Attaque sur la première ligne :

© TRC & SUPER RUGBY PACIFIC

Attaque sur la deuxième ligne :

© TRC & SUPER RUGBY PACIFIC

Attaque sur la troisième ligne :

Retrouvez vous même chaque lignes et les lectures des joueurs ! © TRC & SUPER RUGBY PACIFIC

En résumé, courses de soutien intérieures pour tous les hommes des lignes sur 3 niveaux, adaptabilité et lectures, vitesse d’exécution dans les passes et les courses. Sans oublier sur chaque ligne la menace constante de l’extra-pass disponible grâce au positionnement initial des joueurs.
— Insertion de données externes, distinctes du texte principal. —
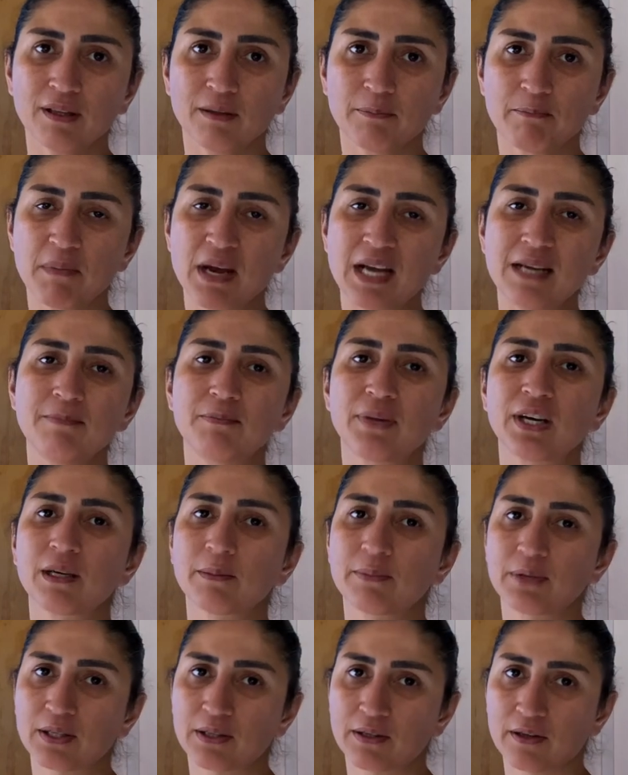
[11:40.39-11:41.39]
The main
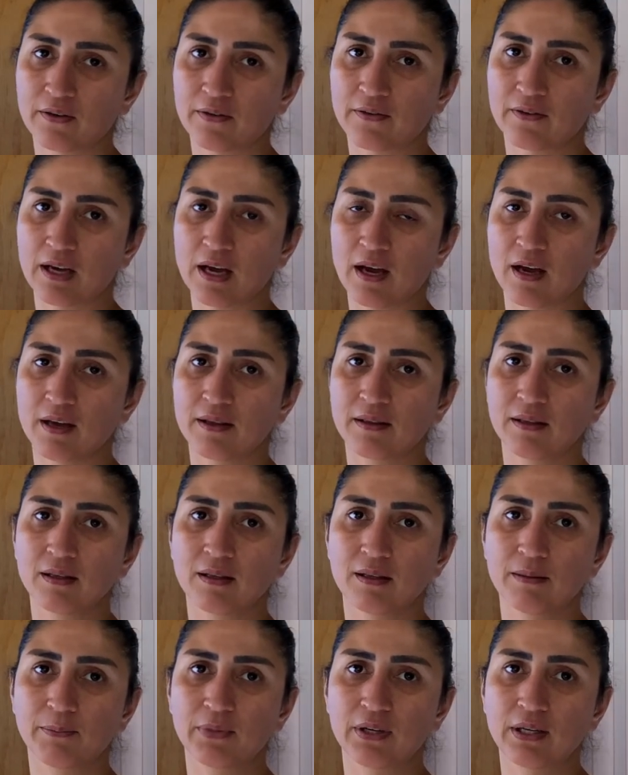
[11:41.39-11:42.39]
purpose of
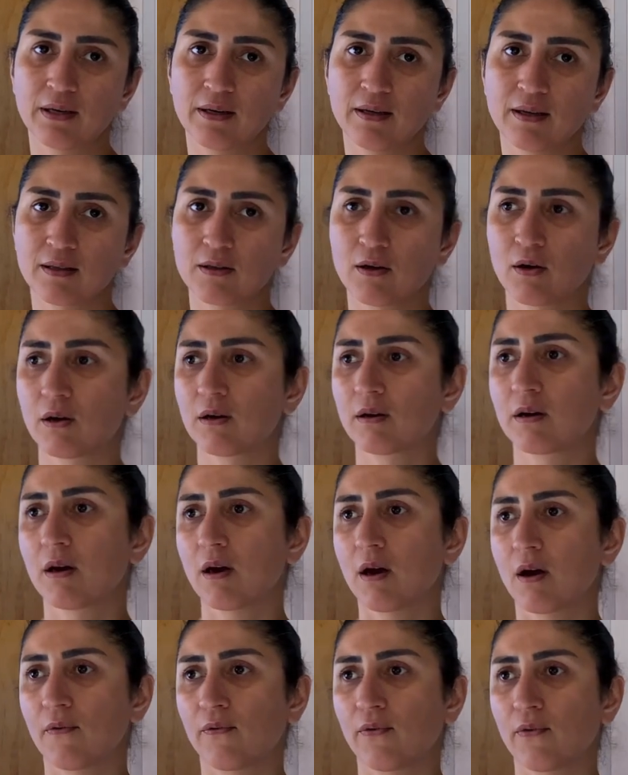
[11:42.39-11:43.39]
these buildings are
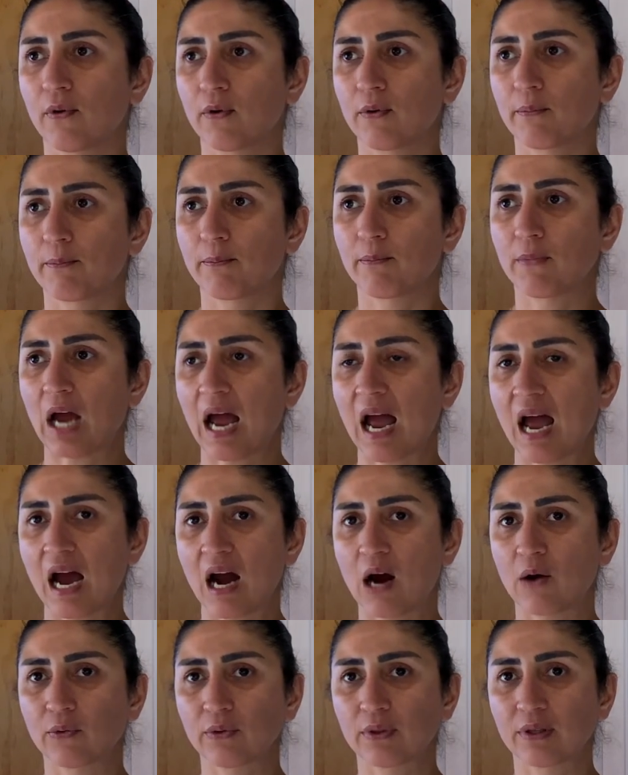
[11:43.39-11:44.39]
for
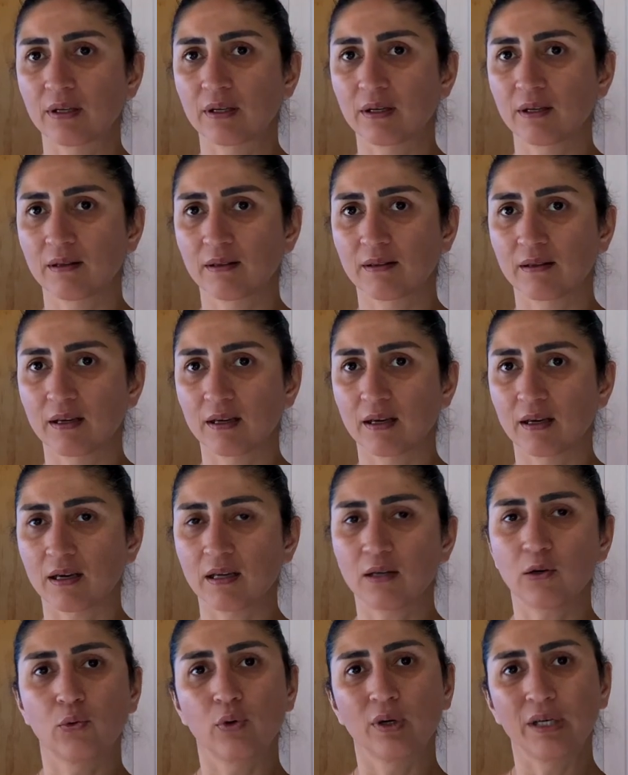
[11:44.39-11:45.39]
housing the
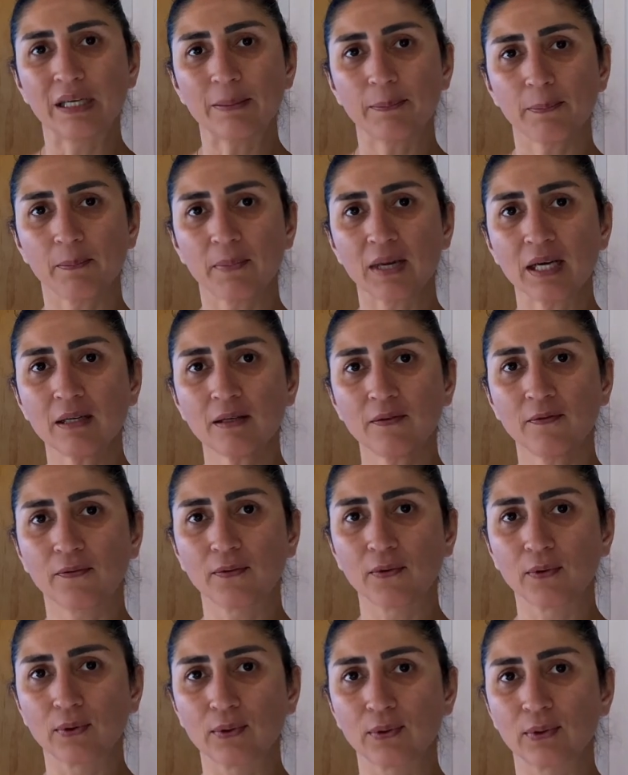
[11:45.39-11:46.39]
equipment,
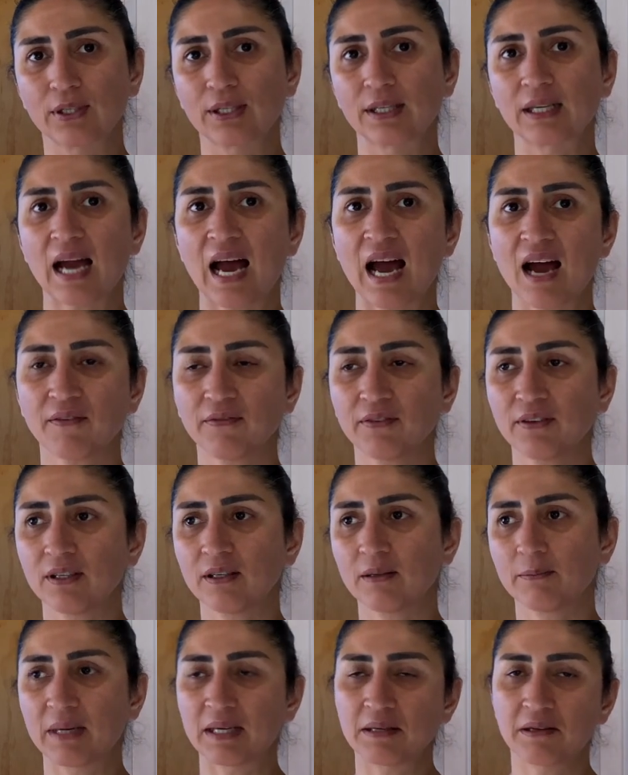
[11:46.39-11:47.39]
for looking
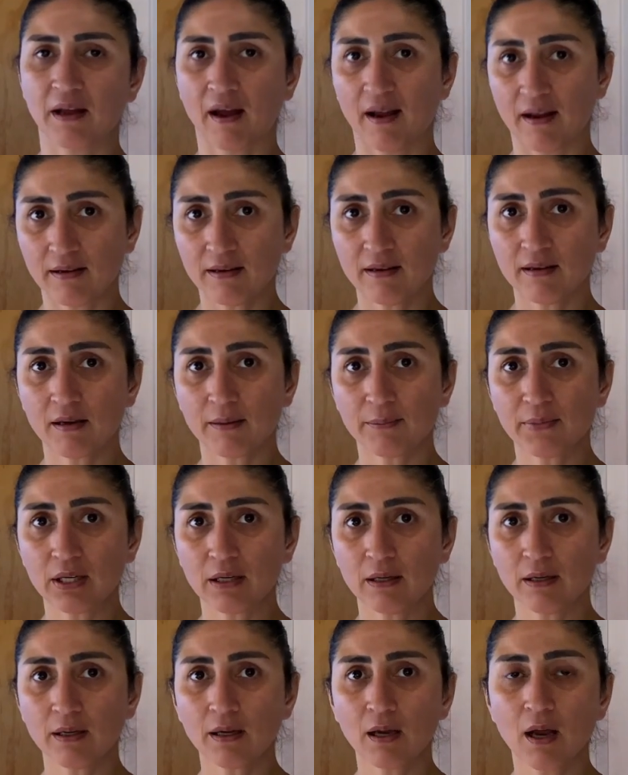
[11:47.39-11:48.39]
after maintaining a
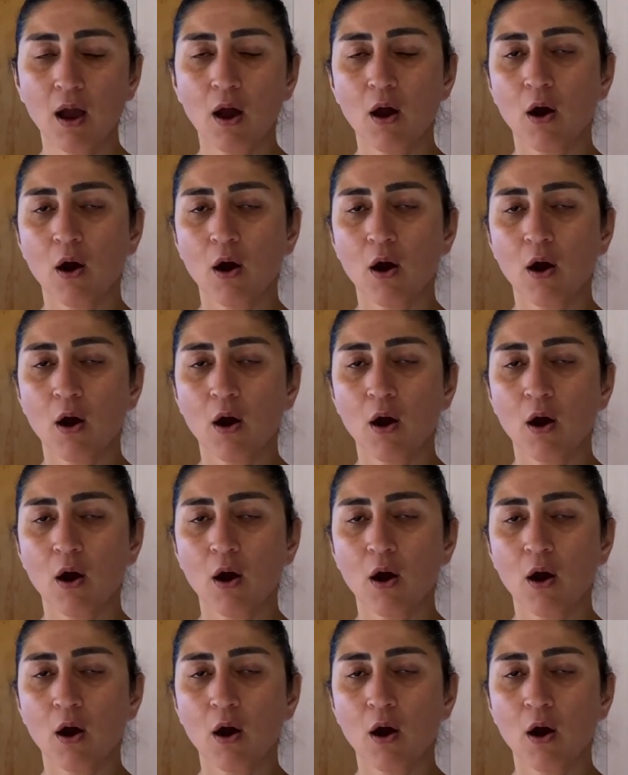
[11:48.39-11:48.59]
building,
Les Chiefs n’ont évidemment pas réinventé le rugby, ils ont « simplement » trouvé le moyen de développer un style de jeu qui leur appartient et qu’ils ont « masterisé ». Les axes de développement se sont fait sur l’envie de proposer avant tout une grosse défense et de rentabiliser chaque prise de balle. Une plateforme largeur X profondeur a donc vu le jour pour atteindre le paroxysme de cette dernière année. Foster s’en inspirera-t-il ? Le monde regarde.